Ohne den physischen Transport gelingt mir das schon ganz gut, nämlich in meinen Träumen. Die scheren sich nicht um physikalische Gesetze und noch nicht erfundene Techniken. Und wenn es brenzlig wird, kann ich einfach aufwachen.

Wenn sich alle andauernd wegbeamen könnten, würde mir das wirklich gefallen? Dann würde sich jeder, der keinen Bock mehr hat, einfach so und mitten im Gespräch in Luft auflösen. Das ist krasser, als einfach den Telefonhörer aufzulegen! Nach dem abrupten Ende des Telefonats könnte man zur Not später der Telefongesellschaft die Schuld zuweisen. Aber einen Gedankenunfall? Wie rechtfertigt man das? Sorry, ich hatte einen Gedankenblitz und musste notfallmäßig kurz mal für drei Wochen nach Pusemuckel?!?

Was ich könnte, das könnten andere Leute dann vermutlich auch. Ein ungebetener, vielleicht sogar unliebsamer Gast würde sich dann also einfach so und jederzeit auf meinem Sofa, meinem Schoß oder meiner Bettkante materialisieren können. Nein, das möchte ich lieber nicht haben!

Es gibt noch mehr Situationen, die ich lieber nicht erleben möchte.

Über mein Verhalten kann ich Einfluss auf den Verlauf der Dinge nehmen. Mal ist mein Einfluss größer als ich zu hoffen wage, und mal schrumpft er auf ein so kleines Maß, dass ich ihn gar nicht mehr erkenne. Es ist in Wahrheit gar nicht so wichtig, ob ich immer alles abwenden kann, was mir persönlich nicht gefällt. Natürlich versuche ich, mir meine kleine Welt möglichst schön zu gestalten. Alle wollen es schön haben! Deshalb strebe ich einfach danach, mich so zu verhalten, wie ich es mir von anderen Leuten auch wünschen würde. Das gelingt mir unterschiedlich gut. Und darüber hinaus hoffe ich darauf, dass möglichst viele andere Leute es auch einmal auf diese Weise versuchen.
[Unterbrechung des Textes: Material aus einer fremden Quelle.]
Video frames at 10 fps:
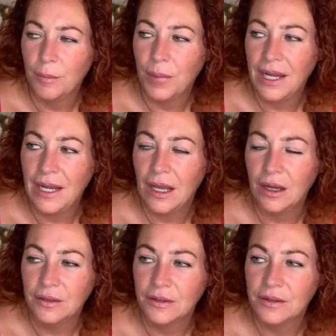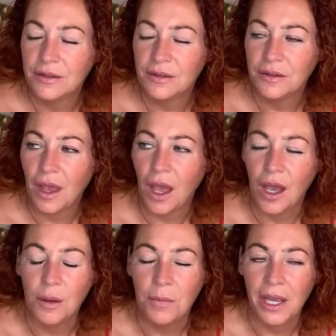plus
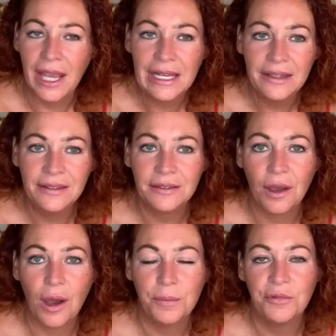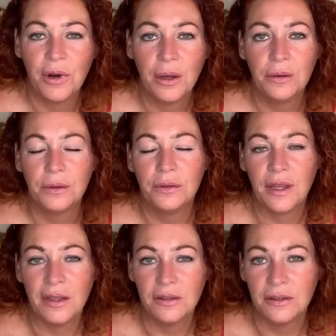um, my Elie Saab Rose
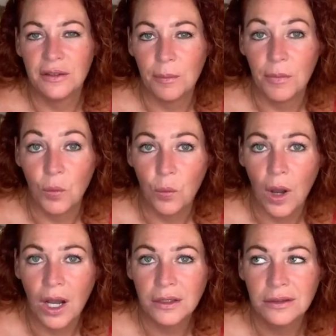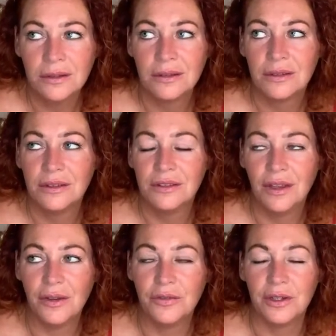Essence number one.
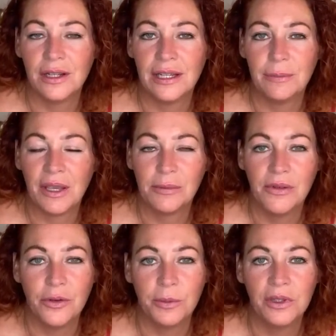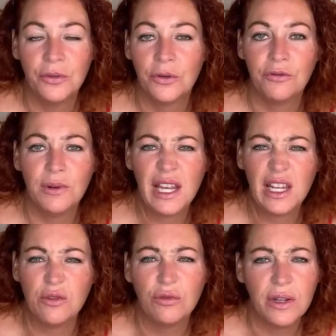Definitely makes me feel beautiful.
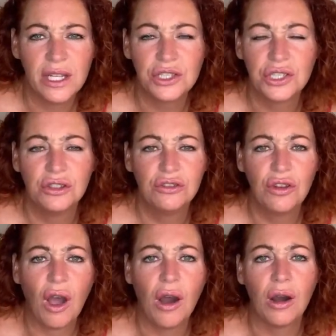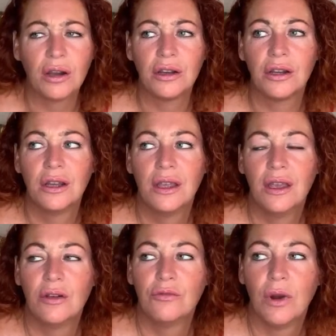Really rich, dark
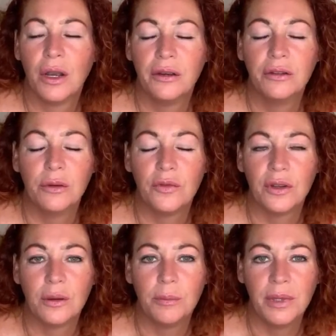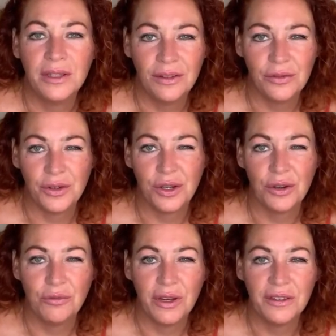rose with a bit of
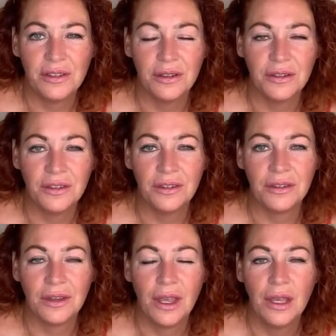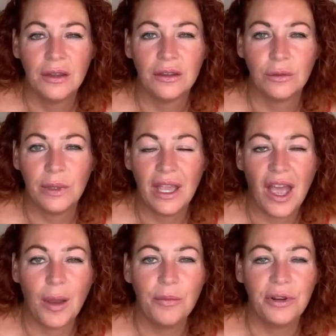a resinous, sweet
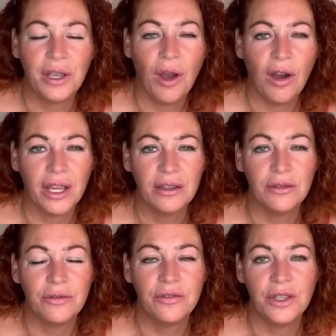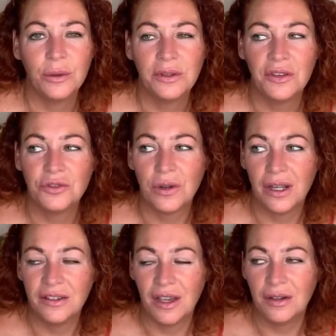ambery kind of feel in the dry
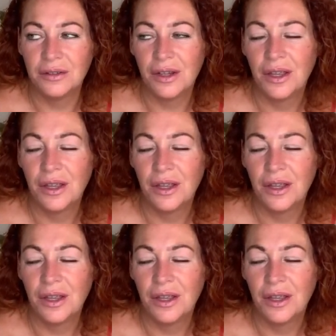down.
Zum Glück verfüge ich über so etwas wie einen inneren Kompass. Der hilft mir, auf meinem Weg durchs Leben Kurs zu halten. Wenn es schiefgeht, äußert vielleicht jemand in meiner Nähe kopfschüttelnd ein „Faszinierend“.
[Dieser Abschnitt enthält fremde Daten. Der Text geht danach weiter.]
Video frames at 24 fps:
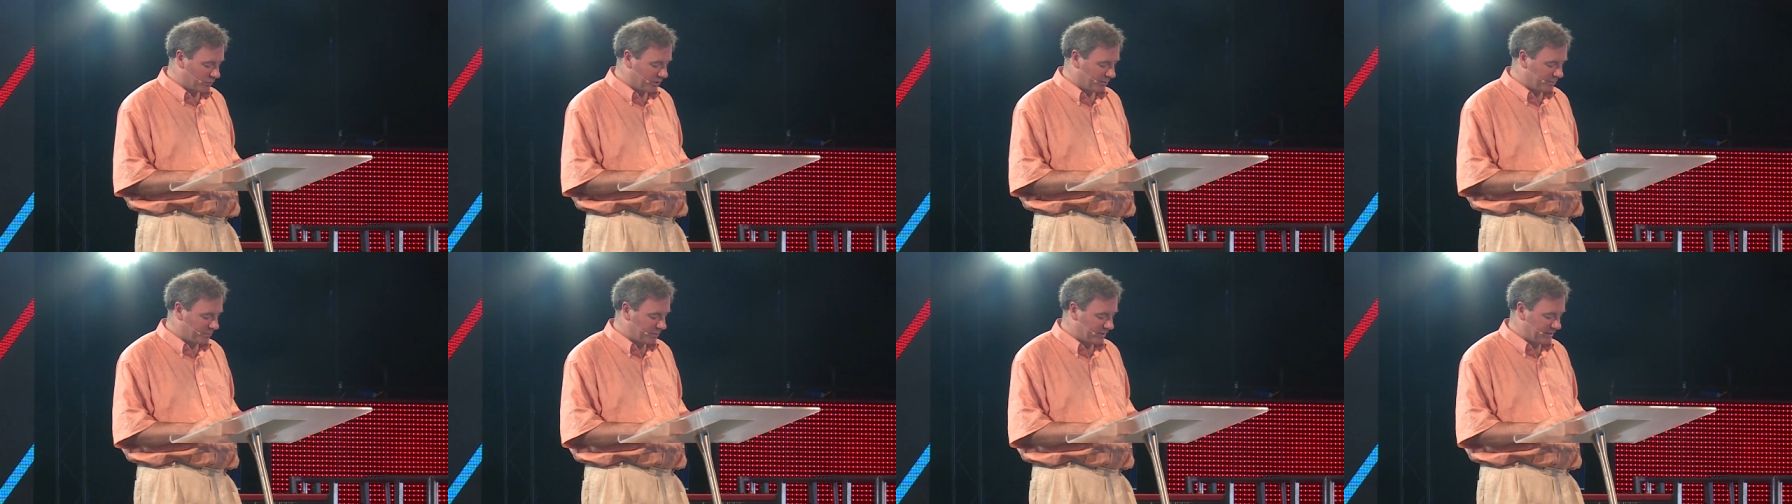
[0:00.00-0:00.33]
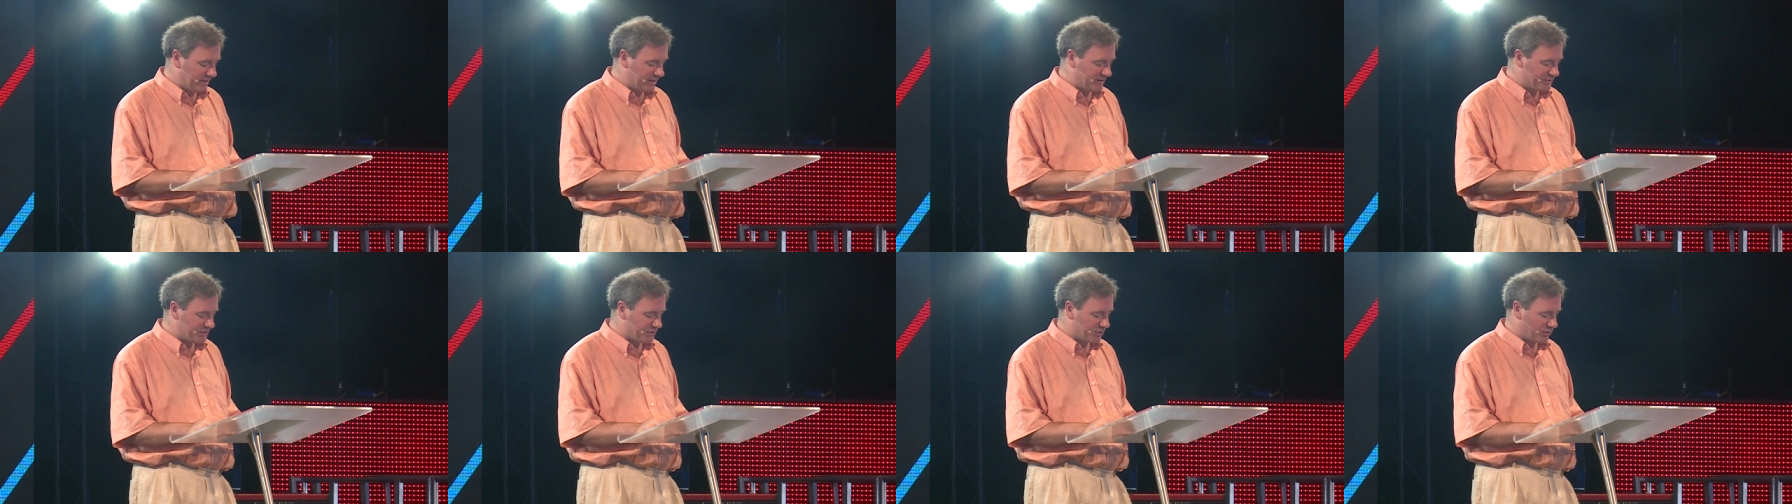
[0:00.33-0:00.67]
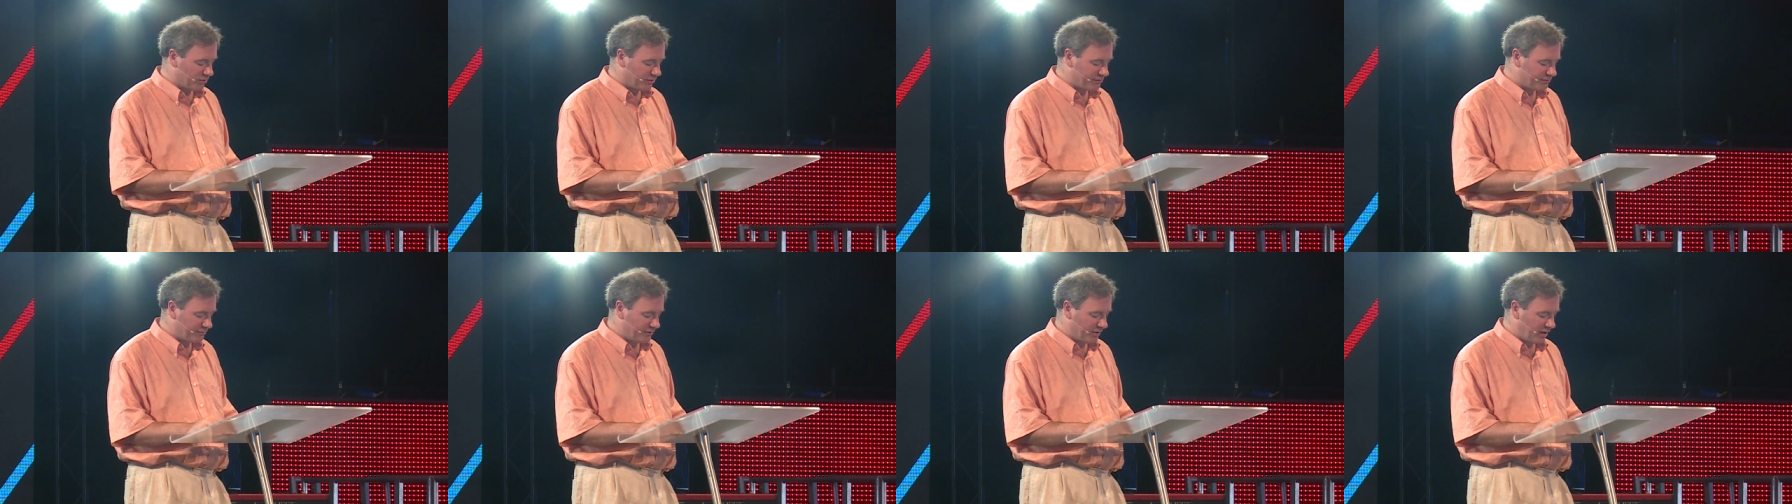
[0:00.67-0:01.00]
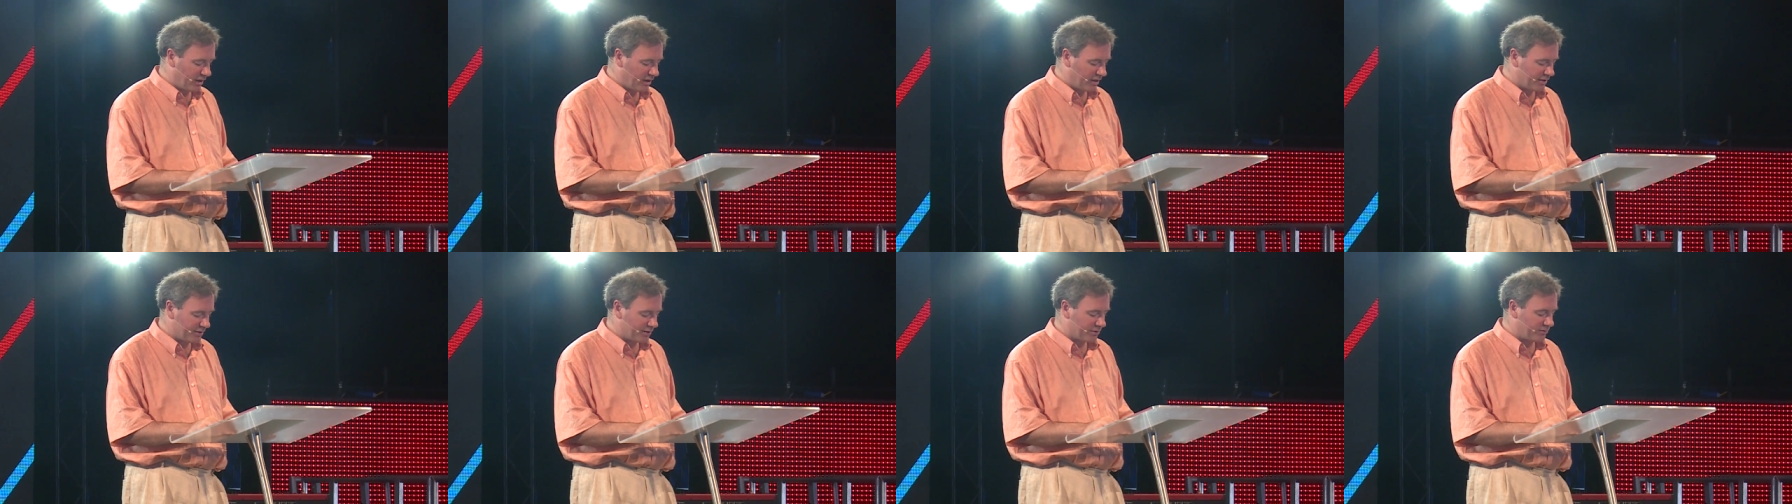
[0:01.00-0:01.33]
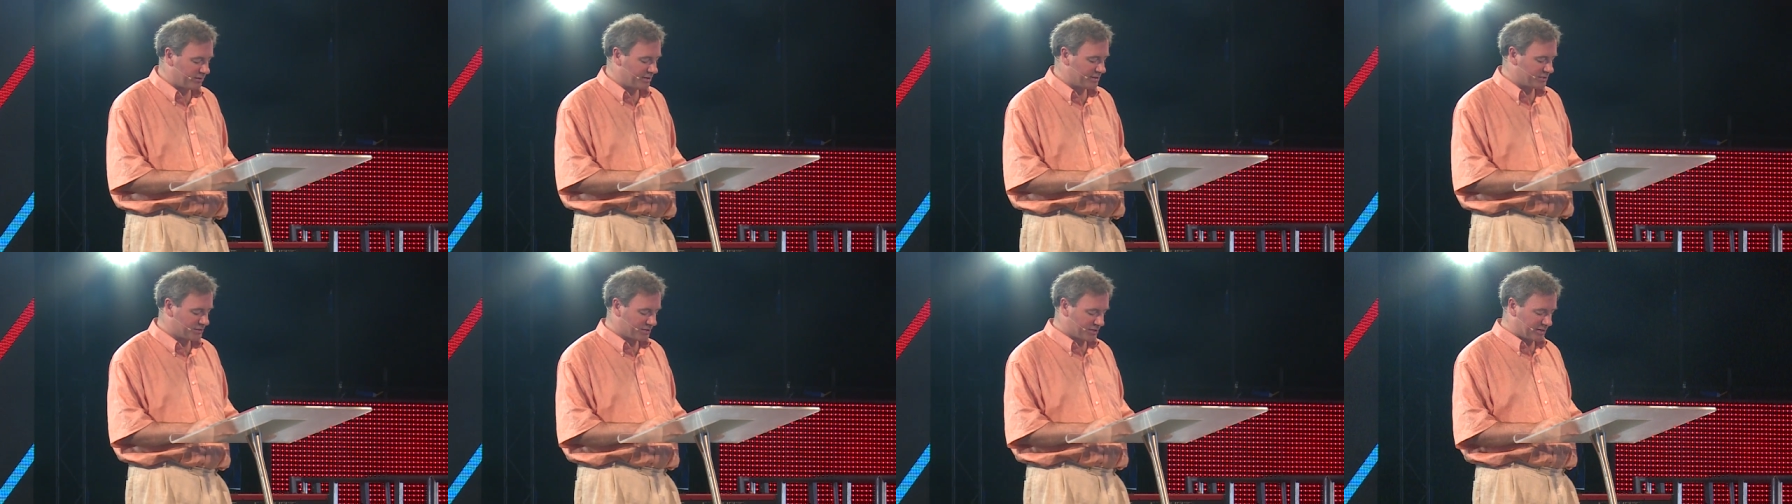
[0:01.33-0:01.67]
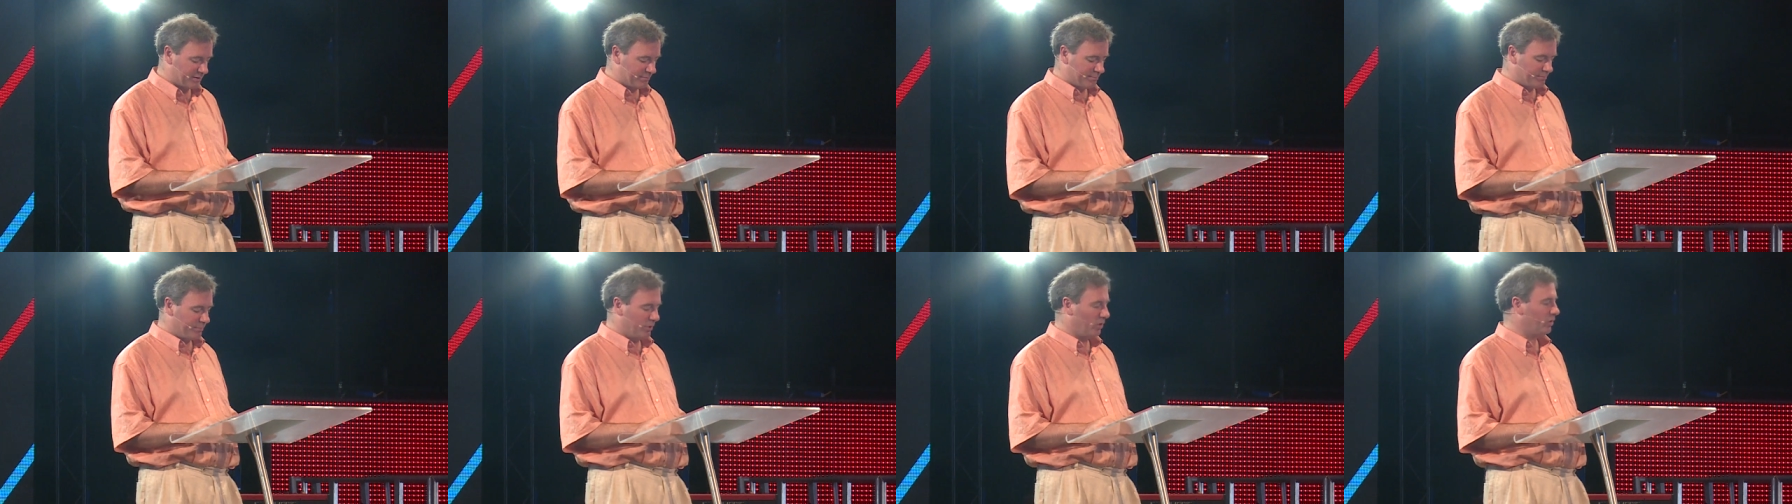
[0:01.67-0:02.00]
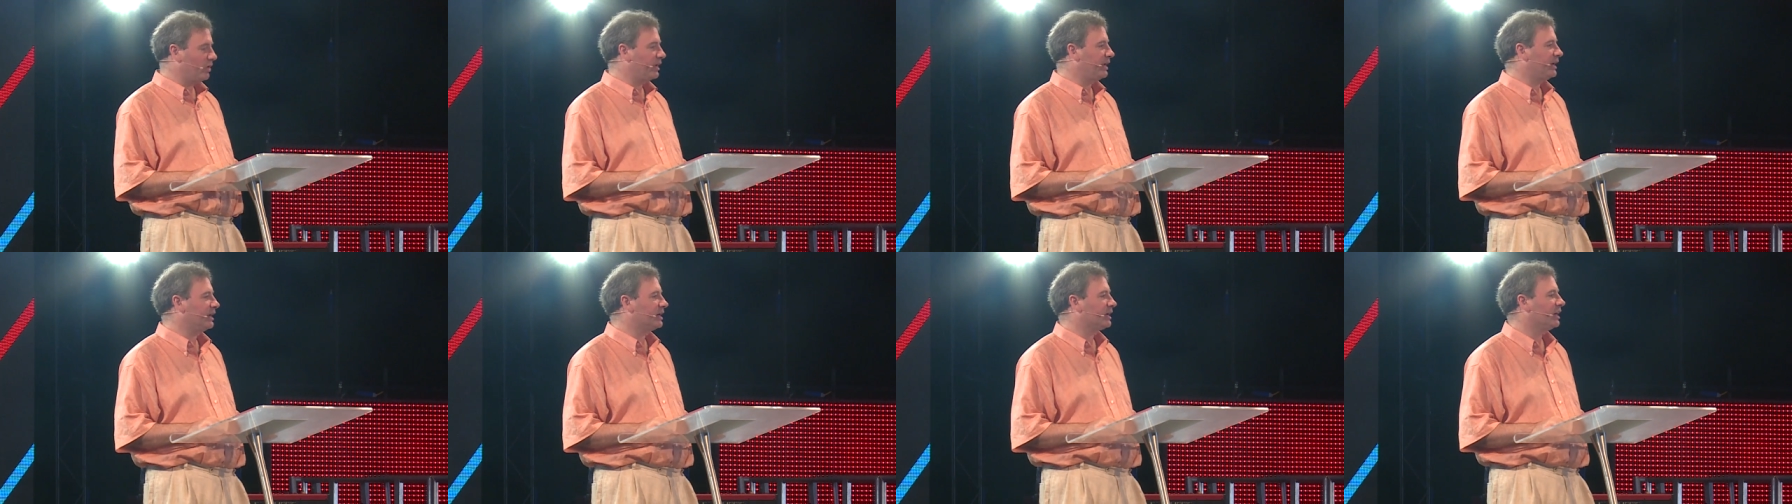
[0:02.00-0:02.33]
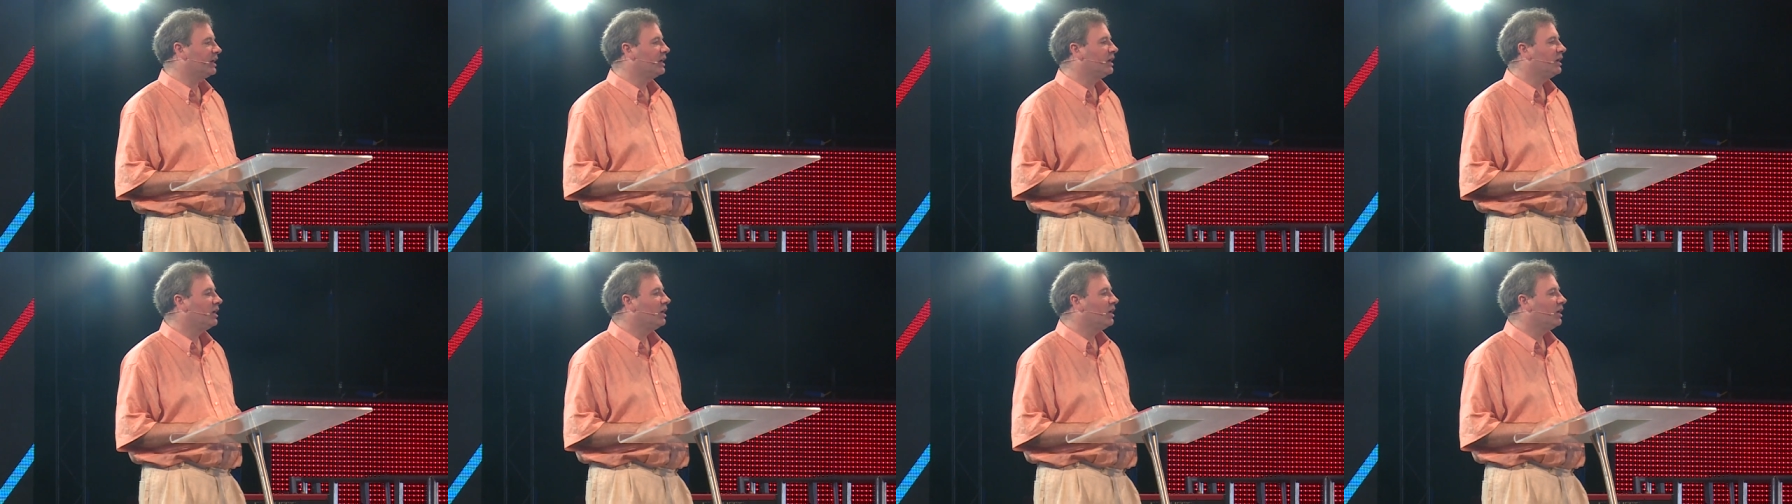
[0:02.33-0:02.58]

will please your father is symbolic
Am Samstag hat mich mein innerer Kompass aus dem Haus getrieben. Zusammen mit etwa 44.000 anderen Menschen aus unserer Gegend nahm ich an einer Kundgebung teil. Manchmal muss man öffentlich sichtbar für etwas eintreten, was einem wichtig ist. In diesem Fall hatte es etwas mit meiner Vorstellung von Demokratie zu tun. Ich oute mich gerne als Fan der Demokratie – auch wenn das manchmal ganz schön anstrengend sein mag. Weitere Veranstaltungen dieser Art fanden auch in anderen Städten statt und erfreuten sich großen Zulaufs. Tags darauf versammelten sich in Berlin sogar 160.000 Menschen, deren Vorstellungen den meinen offenbar ähneln.

Was mich während der Kundgebung besonders berührt hat, war die Zugewandtheit, mit der sich die vielen, auf den ersten Blick so deutlich unterschiedlichen Menschen begegneten. Ich spürte, wie alle in meiner Nähe einander großen Respekt zollten und unglaublich rücksichtsvoll miteinander umgingen. Das hätte ich mitten in einer so großen Menschenmenge gar nicht zu hoffen gewagt.

Ist das seltsam? Nein! Es ist auf eine besonders schöne Weise faszinierend!

Zufrieden poliere ich nun meinen inneren Kompass. Ich setze all meine Zuversicht in ihn und seine künftigen Dienste. Auf dass er mich einigermaßen sicher auf einem guten Kurs halten möge!